Moxie Girl Musings is about starting over from square one after tragedy impacted my young family. It's filled with stories of triumph, struggle, snafus, hopes, and dreams. Sometimes there will be features from other writers that I like and every so often I'll include an original short story, but normally I simply write what's on my mind at the time. Welcome to my unfiltered true-life story as I figure out this thing called life. http://www.amberleaeaston.com

Thursday, July 21, 2011

When it all goes to hell

My dad likes to help out when he visits.  We like to say he has ADD because the man has to be busy at all times.  Last weekend he came out to Colorado for a quick trip.  He wanted a list of projects to do, but I said that we didn't have anything.

"No list?  No Grandpa to-do list?" he asked, looking like his world had just caved in around him.

"No projects, really. It's all good.  Just relax this weekend," I said, obviously delusional because I thought that the subject would end there.

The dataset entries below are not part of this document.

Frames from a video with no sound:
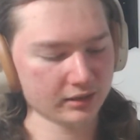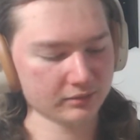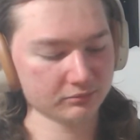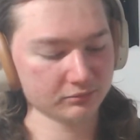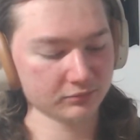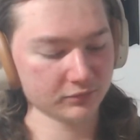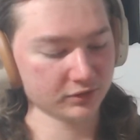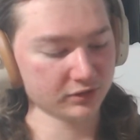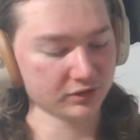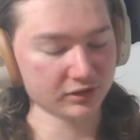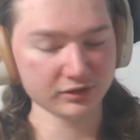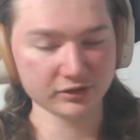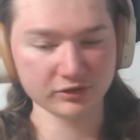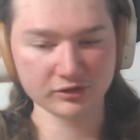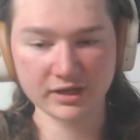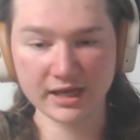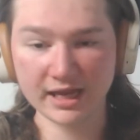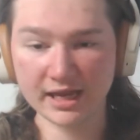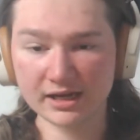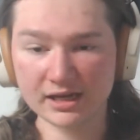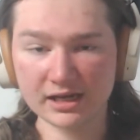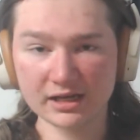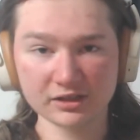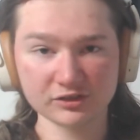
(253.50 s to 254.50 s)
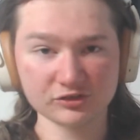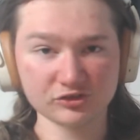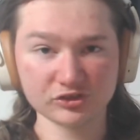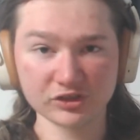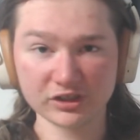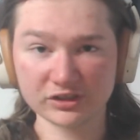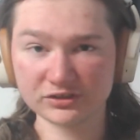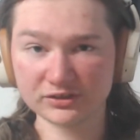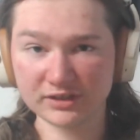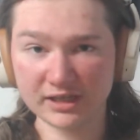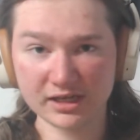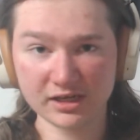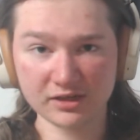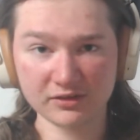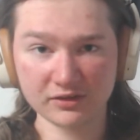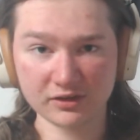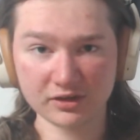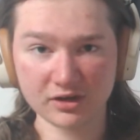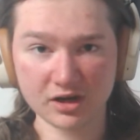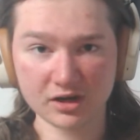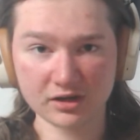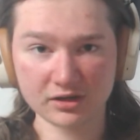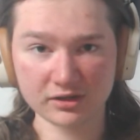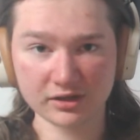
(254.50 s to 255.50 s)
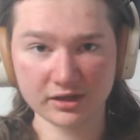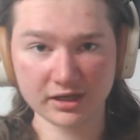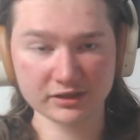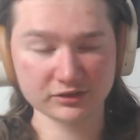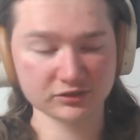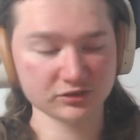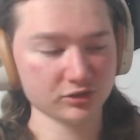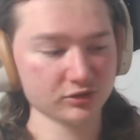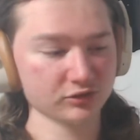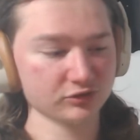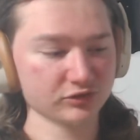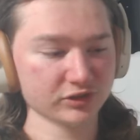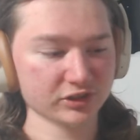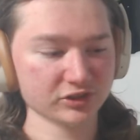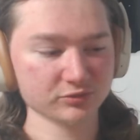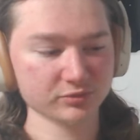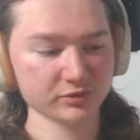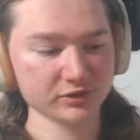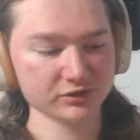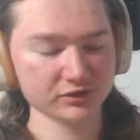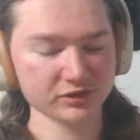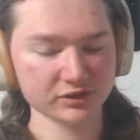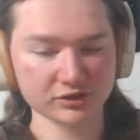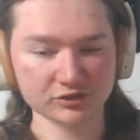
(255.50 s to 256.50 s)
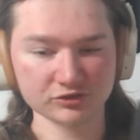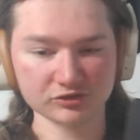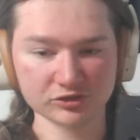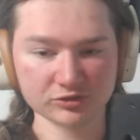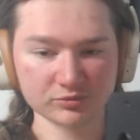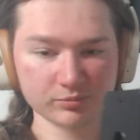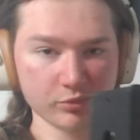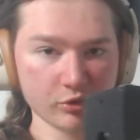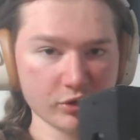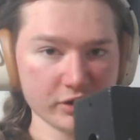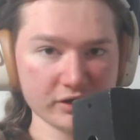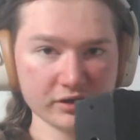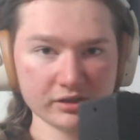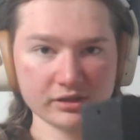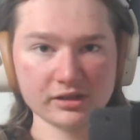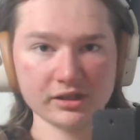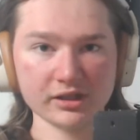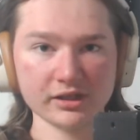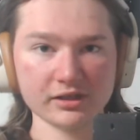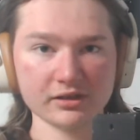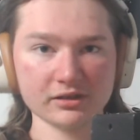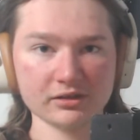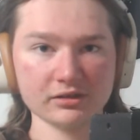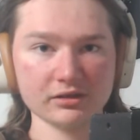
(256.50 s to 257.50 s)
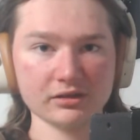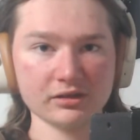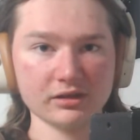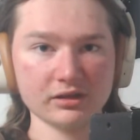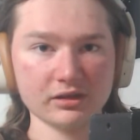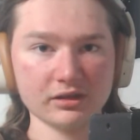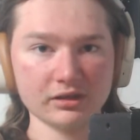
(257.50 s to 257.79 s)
you cannot adjust anything on it. It has no adjustments. It is just point and click,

Well, dad can't sit still.  Before I knew it, he had the chainsaw out and was eying some trees in the yard.  (I live in the forest so there are plenty of potential victims for him to "clear out".)  One tree in particular seemed to appeal to dad.  It stood about two stories high and tilted severely to the east--right over a power line.  Actually, the power line went through a few branches.  I told him not to touch it. Leave it.  Don't go near it.  Too dangerous.

Does he listen?  No.  He takes the first opportunity to climb up a ladder with a chainsaw.  (Picture a 73 year old stubborn Norwegian who becomes deaf when told not to do something he really wants to do.)  

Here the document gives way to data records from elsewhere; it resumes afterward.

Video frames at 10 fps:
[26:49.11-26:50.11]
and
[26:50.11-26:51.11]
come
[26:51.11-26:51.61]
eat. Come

Timber!  Yep, he cut off the top.  It took out the power line that ripped right from the side of my house. Luckily, no one died.  (I thought I should put that out there right away--dad survived.)  

"What the hell just happened?  Do you know how dangerous that was? Do you have any idea what kind of trouble this is going to be?" I asked, still in shock over witnessing the power line fall.  All I could think of was fines for taking down a power line, my neighbors losing power, and potential threat of fire (both house and forest).

He gives me the "do not talk to your father that way" look.  Can you believe it?  I'm 43, he just cut down a tree I asked him not to touch, took out a power line in my yard and I'm getting the stink-eye. 

The surge took out all of my appliances (minus the refrigerator), two stereos, three surge protectors that saved my office equipment and televisions (thank God), lamps, blender, toaster, electrical sockets, etc.  Light bulbs literally blew up one by one throughout the house.  Sizzle.  Buzz. Snap.  When the electric company arrived, the man said he could smell my house from up the road.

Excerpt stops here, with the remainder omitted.